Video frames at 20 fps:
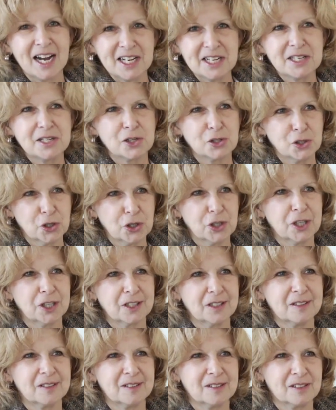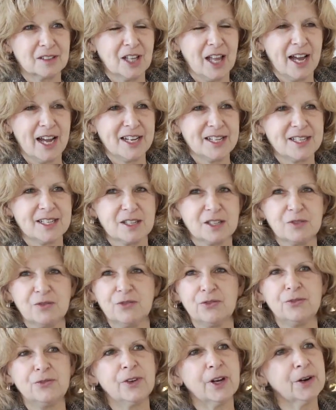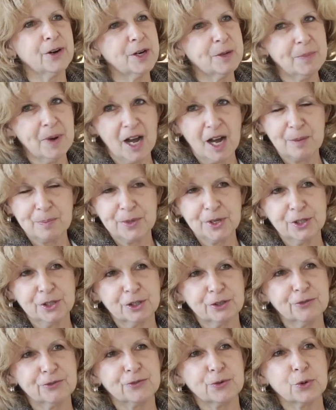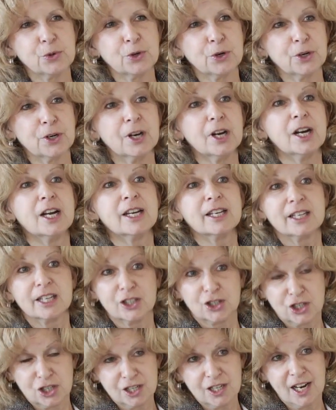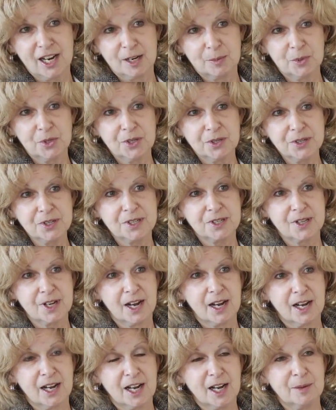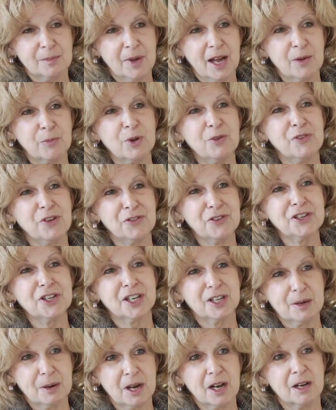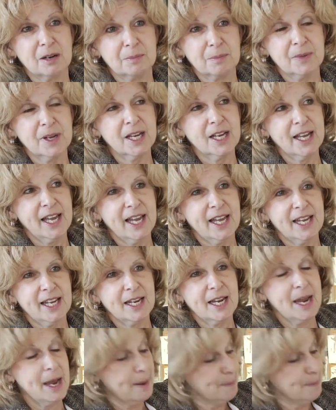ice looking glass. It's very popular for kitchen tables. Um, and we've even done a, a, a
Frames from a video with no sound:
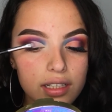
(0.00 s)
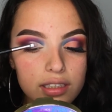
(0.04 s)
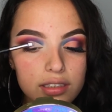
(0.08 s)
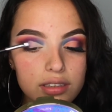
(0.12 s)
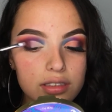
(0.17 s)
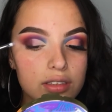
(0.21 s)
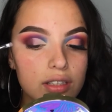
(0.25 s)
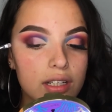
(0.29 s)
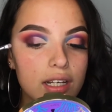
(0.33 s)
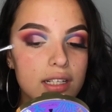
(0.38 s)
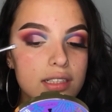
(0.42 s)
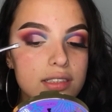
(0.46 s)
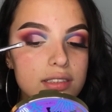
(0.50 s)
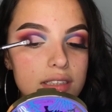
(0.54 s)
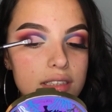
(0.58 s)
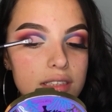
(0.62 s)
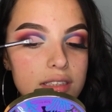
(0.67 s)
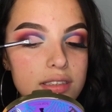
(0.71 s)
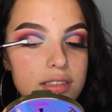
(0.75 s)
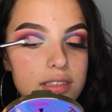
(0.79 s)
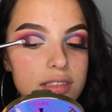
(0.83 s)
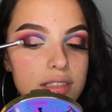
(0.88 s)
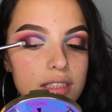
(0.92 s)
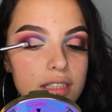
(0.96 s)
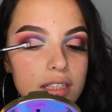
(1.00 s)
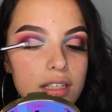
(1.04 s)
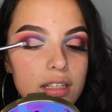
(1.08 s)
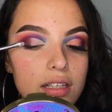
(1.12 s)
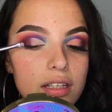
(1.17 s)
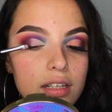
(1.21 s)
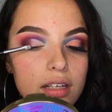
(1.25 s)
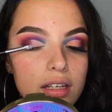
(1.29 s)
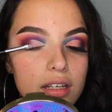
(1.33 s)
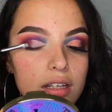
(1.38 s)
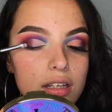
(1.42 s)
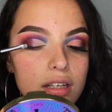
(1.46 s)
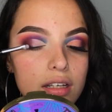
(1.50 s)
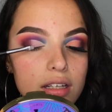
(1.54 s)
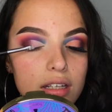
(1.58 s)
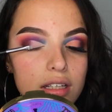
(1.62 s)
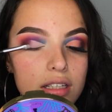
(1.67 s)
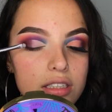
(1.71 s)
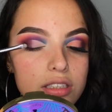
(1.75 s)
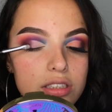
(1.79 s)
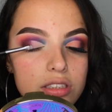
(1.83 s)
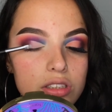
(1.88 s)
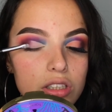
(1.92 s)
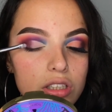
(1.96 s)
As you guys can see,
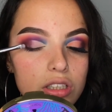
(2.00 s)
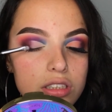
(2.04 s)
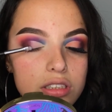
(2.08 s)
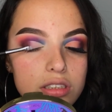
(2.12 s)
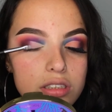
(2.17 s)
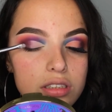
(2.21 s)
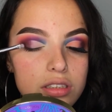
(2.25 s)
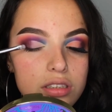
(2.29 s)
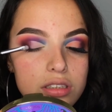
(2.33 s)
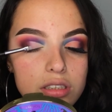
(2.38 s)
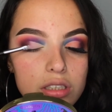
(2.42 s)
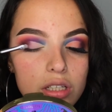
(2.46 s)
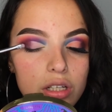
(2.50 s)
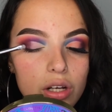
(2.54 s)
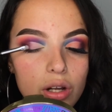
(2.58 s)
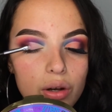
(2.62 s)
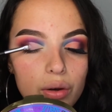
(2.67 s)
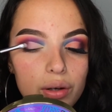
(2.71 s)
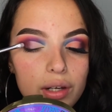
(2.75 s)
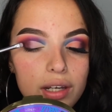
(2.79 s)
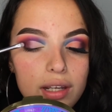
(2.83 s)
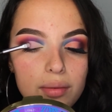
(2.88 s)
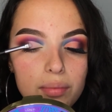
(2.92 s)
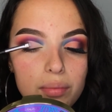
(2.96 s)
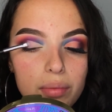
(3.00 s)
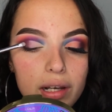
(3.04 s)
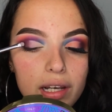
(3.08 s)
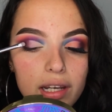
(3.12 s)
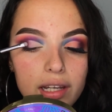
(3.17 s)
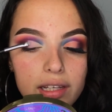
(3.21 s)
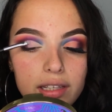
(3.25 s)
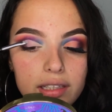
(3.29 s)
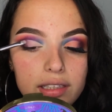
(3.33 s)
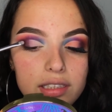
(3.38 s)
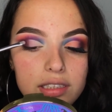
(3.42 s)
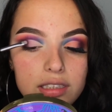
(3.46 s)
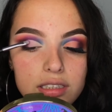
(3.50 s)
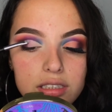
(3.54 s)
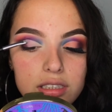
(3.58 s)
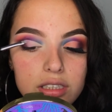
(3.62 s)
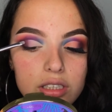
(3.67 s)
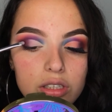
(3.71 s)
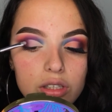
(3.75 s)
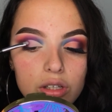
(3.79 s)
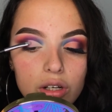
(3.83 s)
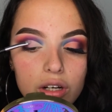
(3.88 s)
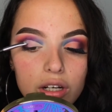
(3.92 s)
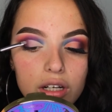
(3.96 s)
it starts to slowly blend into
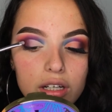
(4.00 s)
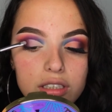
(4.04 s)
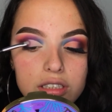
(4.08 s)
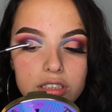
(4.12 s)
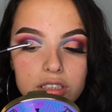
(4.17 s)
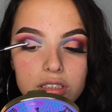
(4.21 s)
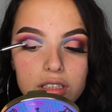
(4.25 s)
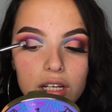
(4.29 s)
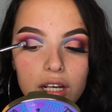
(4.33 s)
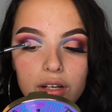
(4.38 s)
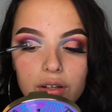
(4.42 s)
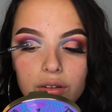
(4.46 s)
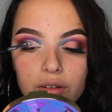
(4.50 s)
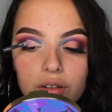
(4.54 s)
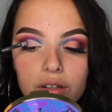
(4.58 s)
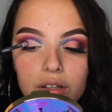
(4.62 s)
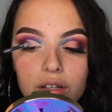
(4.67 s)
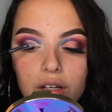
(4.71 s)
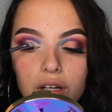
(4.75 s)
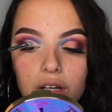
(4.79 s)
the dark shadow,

+-------+

> **TASK INSTRUCTIONS**
Print the data again, word for word, without any pictures.

> **ANSWER TO THIS EXERCISE**
Video frames at 20 fps:
ice looking glass. It's very popular for kitchen tables. Um, and we've even done a, a, a
Frames from a video with no sound:
(0.00 s)
(0.04 s)
(0.08 s)
(0.12 s)
(0.17 s)
(0.21 s)
(0.25 s)
(0.29 s)
(0.33 s)
(0.38 s)
(0.42 s)
(0.46 s)
(0.50 s)
(0.54 s)
(0.58 s)
(0.62 s)
(0.67 s)
(0.71 s)
(0.75 s)
(0.79 s)
(0.83 s)
(0.88 s)
(0.92 s)
(0.96 s)
(1.00 s)
(1.04 s)
(1.08 s)
(1.12 s)
(1.17 s)
(1.21 s)
(1.25 s)
(1.29 s)
(1.33 s)
(1.38 s)
(1.42 s)
(1.46 s)
(1.50 s)
(1.54 s)
(1.58 s)
(1.62 s)
(1.67 s)
(1.71 s)
(1.75 s)
(1.79 s)
(1.83 s)
(1.88 s)
(1.92 s)
(1.96 s)
As you guys can see,
(2.00 s)
(2.04 s)
(2.08 s)
(2.12 s)
(2.17 s)
(2.21 s)
(2.25 s)
(2.29 s)
(2.33 s)
(2.38 s)
(2.42 s)
(2.46 s)
(2.50 s)
(2.54 s)
(2.58 s)
(2.62 s)
(2.67 s)
(2.71 s)
(2.75 s)
(2.79 s)
(2.83 s)
(2.88 s)
(2.92 s)
(2.96 s)
(3.00 s)
(3.04 s)
(3.08 s)
(3.12 s)
(3.17 s)
(3.21 s)
(3.25 s)
(3.29 s)
(3.33 s)
(3.38 s)
(3.42 s)
(3.46 s)
(3.50 s)
(3.54 s)
(3.58 s)
(3.62 s)
(3.67 s)
(3.71 s)
(3.75 s)
(3.79 s)
(3.83 s)
(3.88 s)
(3.92 s)
(3.96 s)
it starts to slowly blend into
(4.00 s)
(4.04 s)
(4.08 s)
(4.12 s)
(4.17 s)
(4.21 s)
(4.25 s)
(4.29 s)
(4.33 s)
(4.38 s)
(4.42 s)
(4.46 s)
(4.50 s)
(4.54 s)
(4.58 s)
(4.62 s)
(4.67 s)
(4.71 s)
(4.75 s)
(4.79 s)
the dark shadow,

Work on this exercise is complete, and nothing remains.